Founded in 1915 by William Fox who spent 15 years building up his enormous theatre chain, Fox Film Corp. became, except for Paramount, the biggest cinema company in the world before its founder was ousted in 1930. Reorganized in 1933. the company's net profit for 1934 was $1,273,000. Twentieth Century owns no theatres at all, exists solely as a medium for the producing genius of excitable little Darryl Zanuck. The company was organized two years ago when Zanuck squabbled with Warner Brothers, where he had worked up from comedy script writer to production chief. He persuaded United Artists' President Schenck to back his new company, release its productions. The split between Twentieth Century and United Artists started when Sam Goldwyn, who had been United Artists' No. 1 producer, decided that the new company was getting more than its share of attention.
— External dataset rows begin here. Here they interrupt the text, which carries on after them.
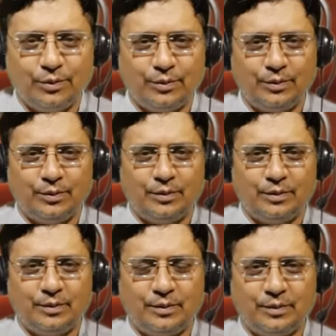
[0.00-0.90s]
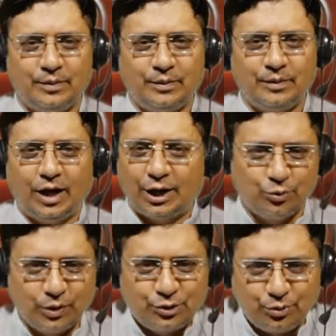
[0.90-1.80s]
हो
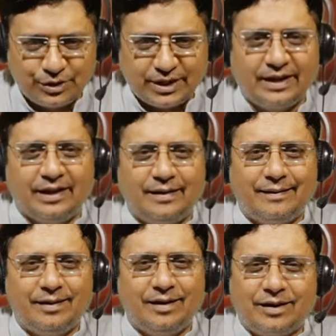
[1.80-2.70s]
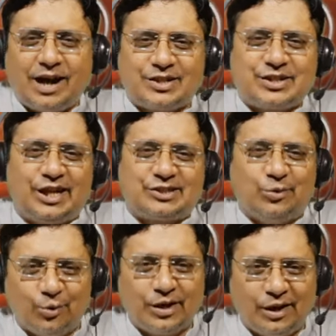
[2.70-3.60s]
अधूरा छूट जाएगा काश ऐसा
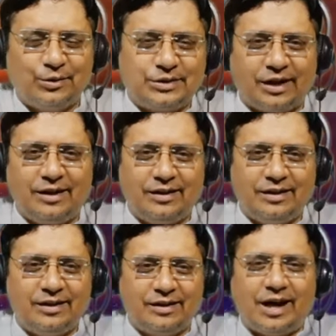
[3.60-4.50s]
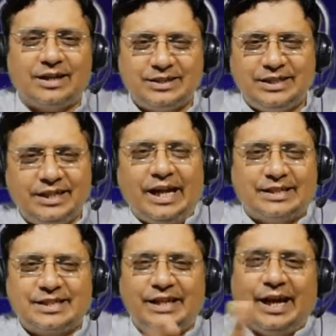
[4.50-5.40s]
हो गया होता काश ये नहीं
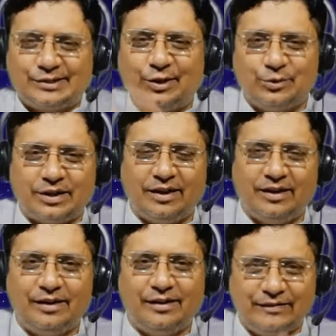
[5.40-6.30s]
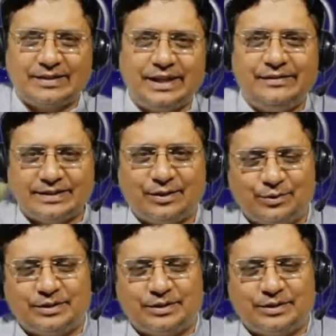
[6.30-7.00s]
ऐसा नहीं ऐसा होता वैसा नहीं वैसा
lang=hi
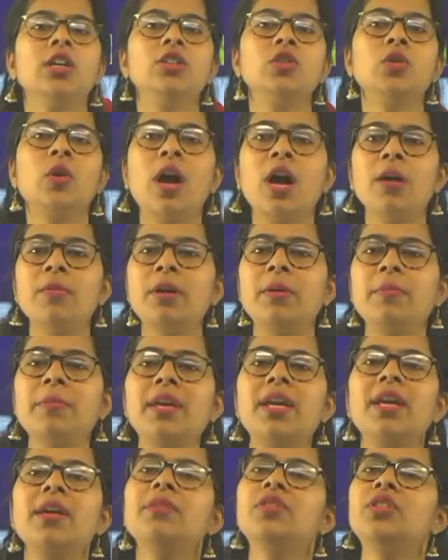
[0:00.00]
तो अब
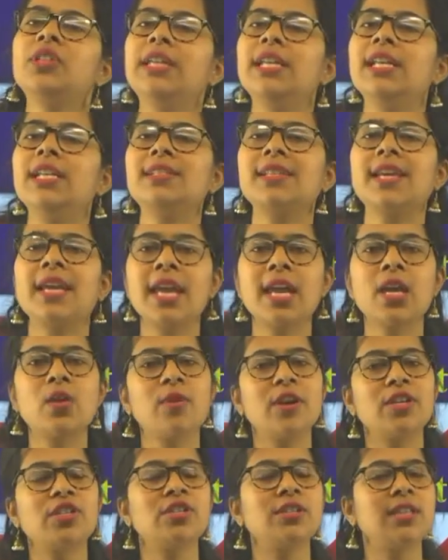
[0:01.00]
हमें थ्री से एक
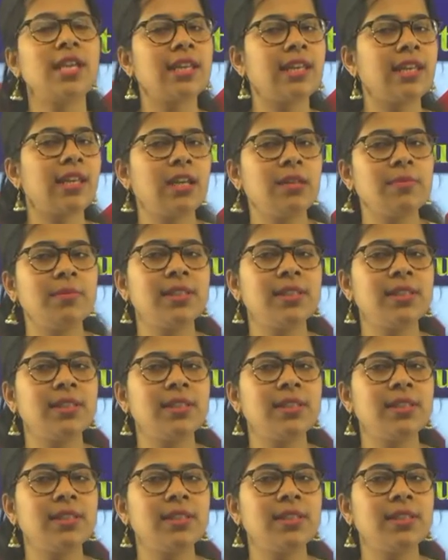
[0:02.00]
क्वेश्चन देखने के लिए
On the Fox lot, where Producer Schenck's good friend Winfield Sheehan is production chief but where Jesse L. Lasky and others have been making independent pictures for Fox release for the last two years. Twentieth Century will function much as it has in the past. With a better score of hits than any other comparable organization in the industry, its autumn schedule. to attend to which Producer Zanuck was last week returning from a bear-hunting jaunt in Alaska, includes Ivanhoe, Sing Governor, Sing, The Diamond Horseshoe.

While Fox executives were gloating over the merger at their annual sales convention last week for which the announcement had been carefully timed, United Artists heads were frantically trying to deal with the situation caused by Twentieth Century's departure. A loosely organized group of producers, set up 16 years ago by actors who felt that they were being exploited by their employers, the company's only active producing members now are Sam Goldwyn, Charlie Chaplin, whose new, unnamed "Production No. 5" will be released in August, and Mary Pickford, who plans six pictures next year. In Hollywood last week, Producers Goldwyn, Pickford and Chaplin held all-day meetings, lunched for five hours, arguing about whom to elect president to replace Producer Schenck, where to find a new producing organization to replace Twentieth Century.